The first resource is a toolkit for identifying less-hazardous chemical substitutes. It provides information, methods, tools and guidance to “either eliminate hazardous chemicals or make informed substitution decisions in the workplace by finding a safer chemical, material, product or process.” The second resource includes three annotated Permissible Exposure Limit tables (PELs) that provide side by side comparisons of OSHA PELs with recommended exposure limits from the National Institute of Occupational Safety and Health (NIOSH), the American Conference of Governmental Industrial Hygienists and the required PELs of California’s Division of Occupational Safety and Health.

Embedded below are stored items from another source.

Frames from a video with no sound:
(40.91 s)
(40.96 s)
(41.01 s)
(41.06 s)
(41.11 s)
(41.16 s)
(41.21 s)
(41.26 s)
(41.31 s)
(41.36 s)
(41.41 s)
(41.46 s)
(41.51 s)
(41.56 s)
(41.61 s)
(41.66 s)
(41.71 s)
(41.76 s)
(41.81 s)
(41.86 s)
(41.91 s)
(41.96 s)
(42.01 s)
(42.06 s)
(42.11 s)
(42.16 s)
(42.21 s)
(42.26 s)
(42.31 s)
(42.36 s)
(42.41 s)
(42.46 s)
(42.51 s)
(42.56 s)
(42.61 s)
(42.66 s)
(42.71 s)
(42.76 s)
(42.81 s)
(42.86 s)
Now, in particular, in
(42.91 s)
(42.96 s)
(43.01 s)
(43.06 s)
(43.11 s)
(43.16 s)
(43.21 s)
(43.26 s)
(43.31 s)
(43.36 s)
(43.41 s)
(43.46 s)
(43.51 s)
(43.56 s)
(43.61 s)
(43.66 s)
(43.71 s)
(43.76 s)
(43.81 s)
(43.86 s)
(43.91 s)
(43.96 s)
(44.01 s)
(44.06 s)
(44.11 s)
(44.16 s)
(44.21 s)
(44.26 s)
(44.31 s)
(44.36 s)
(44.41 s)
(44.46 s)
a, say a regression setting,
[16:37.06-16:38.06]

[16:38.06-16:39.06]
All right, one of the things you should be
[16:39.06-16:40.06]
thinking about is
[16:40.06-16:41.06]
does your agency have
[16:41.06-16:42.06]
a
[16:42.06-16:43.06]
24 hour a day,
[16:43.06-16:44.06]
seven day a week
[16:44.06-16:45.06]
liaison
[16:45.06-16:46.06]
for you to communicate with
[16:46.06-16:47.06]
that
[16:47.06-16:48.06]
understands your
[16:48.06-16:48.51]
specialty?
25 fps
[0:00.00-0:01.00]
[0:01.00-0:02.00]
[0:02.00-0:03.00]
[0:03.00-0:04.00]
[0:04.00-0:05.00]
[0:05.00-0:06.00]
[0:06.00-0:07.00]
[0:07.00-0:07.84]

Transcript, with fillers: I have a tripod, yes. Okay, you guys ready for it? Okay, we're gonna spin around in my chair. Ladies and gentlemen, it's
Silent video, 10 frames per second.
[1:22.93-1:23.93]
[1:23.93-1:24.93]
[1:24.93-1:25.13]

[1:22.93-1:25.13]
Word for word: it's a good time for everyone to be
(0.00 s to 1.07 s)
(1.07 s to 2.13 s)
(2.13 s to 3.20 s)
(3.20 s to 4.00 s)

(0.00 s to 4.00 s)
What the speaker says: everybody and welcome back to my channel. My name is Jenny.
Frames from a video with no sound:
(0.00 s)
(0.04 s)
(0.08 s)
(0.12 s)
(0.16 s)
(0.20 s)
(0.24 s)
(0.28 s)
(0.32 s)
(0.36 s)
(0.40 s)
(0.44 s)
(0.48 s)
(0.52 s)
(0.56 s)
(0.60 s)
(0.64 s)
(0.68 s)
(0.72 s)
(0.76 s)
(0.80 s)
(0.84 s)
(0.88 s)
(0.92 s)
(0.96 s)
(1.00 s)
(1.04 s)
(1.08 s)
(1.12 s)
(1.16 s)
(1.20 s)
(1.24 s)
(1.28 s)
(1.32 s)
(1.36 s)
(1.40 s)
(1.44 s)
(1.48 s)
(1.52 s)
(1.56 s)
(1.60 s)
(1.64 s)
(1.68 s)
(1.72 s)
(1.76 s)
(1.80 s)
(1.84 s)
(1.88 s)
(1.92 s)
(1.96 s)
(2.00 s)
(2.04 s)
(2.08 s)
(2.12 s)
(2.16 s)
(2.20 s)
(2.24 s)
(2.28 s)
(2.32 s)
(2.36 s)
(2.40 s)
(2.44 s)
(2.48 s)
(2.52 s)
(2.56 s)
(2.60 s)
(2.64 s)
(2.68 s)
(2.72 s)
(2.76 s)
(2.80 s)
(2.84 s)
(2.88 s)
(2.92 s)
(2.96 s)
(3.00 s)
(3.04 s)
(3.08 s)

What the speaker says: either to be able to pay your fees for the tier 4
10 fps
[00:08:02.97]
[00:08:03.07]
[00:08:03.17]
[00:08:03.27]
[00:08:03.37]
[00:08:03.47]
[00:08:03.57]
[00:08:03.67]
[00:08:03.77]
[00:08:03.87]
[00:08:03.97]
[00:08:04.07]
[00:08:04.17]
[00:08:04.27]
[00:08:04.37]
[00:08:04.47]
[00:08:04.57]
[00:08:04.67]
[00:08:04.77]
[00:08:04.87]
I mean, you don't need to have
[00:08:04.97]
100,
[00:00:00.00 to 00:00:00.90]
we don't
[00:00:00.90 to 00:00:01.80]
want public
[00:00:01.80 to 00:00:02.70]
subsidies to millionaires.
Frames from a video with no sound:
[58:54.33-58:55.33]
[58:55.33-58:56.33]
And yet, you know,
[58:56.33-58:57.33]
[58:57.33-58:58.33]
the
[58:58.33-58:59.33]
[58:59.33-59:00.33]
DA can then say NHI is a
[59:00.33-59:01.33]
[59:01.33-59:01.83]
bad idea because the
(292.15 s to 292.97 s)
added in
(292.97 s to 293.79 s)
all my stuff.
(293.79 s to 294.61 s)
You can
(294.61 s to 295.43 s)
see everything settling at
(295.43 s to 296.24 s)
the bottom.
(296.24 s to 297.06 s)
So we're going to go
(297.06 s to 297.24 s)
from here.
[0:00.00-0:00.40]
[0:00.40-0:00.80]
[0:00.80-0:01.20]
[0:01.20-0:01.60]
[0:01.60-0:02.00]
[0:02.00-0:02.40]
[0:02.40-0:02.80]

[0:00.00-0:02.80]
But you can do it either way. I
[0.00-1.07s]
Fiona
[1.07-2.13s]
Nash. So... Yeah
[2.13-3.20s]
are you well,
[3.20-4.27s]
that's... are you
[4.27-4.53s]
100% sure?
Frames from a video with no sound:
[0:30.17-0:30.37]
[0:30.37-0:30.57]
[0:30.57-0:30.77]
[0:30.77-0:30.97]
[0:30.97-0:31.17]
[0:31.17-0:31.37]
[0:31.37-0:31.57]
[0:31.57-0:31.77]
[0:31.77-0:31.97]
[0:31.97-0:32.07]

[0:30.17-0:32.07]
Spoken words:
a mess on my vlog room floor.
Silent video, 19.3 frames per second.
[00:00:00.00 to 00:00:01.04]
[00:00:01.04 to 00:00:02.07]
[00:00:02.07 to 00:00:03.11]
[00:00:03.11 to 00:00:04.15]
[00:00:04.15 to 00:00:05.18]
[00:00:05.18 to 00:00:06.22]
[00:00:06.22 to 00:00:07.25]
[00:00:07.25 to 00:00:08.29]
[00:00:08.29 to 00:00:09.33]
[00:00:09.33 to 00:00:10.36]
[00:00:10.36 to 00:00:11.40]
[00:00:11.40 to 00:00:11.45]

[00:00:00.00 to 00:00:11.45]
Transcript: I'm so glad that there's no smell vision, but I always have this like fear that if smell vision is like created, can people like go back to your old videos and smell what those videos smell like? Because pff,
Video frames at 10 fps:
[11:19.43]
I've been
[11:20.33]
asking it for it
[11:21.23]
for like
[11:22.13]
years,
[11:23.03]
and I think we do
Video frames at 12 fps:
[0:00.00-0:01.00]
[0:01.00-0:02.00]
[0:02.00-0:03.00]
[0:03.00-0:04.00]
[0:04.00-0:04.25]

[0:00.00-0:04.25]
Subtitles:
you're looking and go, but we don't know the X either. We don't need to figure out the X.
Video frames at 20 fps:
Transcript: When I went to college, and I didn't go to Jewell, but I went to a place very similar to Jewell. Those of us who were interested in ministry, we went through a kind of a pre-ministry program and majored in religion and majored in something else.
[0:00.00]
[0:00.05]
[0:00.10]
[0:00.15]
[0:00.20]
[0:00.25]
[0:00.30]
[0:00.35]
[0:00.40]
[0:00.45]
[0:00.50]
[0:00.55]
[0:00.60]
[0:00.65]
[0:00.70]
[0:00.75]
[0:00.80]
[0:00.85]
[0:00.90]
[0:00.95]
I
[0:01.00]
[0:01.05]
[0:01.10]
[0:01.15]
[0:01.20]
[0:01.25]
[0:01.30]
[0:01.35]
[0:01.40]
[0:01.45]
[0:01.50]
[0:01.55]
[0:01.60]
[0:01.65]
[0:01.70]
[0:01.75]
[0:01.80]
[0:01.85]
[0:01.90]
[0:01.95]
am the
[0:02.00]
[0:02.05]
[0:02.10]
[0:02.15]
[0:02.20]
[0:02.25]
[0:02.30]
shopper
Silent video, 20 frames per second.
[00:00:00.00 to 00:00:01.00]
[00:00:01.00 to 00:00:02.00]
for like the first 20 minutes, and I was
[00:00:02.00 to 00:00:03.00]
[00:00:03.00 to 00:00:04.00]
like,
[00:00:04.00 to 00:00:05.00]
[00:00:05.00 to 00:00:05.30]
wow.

Most of OSHA’s PELs were adopted in the early 1970s and based on scientific research from the 1940s through 1960s. Since then, OSHA has initiated and finalized just one new PEL [PDF] in 2006 as part of a comprehensive standard for hexavalent chromium exposure. In the meantime, non-governmental organizations have continued to update their own occupational exposure limits (OELs) for chemicals found in the workplace, which many employers implement voluntarily. Dr. David Michaels, assistant secretary of labor for OSHA, said that “the complexity of OSHA’s current rulemaking process makes it extremely difficult for us to update our chemical standards and issue new standards in a reasonable period of time.” However, the agency said it plans to start work on updating [PDF] its PELs with a request for information (RFI). These plans were delayed due to the recent federal government shutdown, but the agency expects the RFI to be published in the next couple of months.

OSHA is working closely with the U.S. Environmental Protection Agency (EPA) to ensure that when the EPA processes applications for new use of chemicals (SNUNs), they consider worker exposure. However, the agency made clear that the contents of the web resources were informational in nature and will not be used by OSHA in the enforcement process.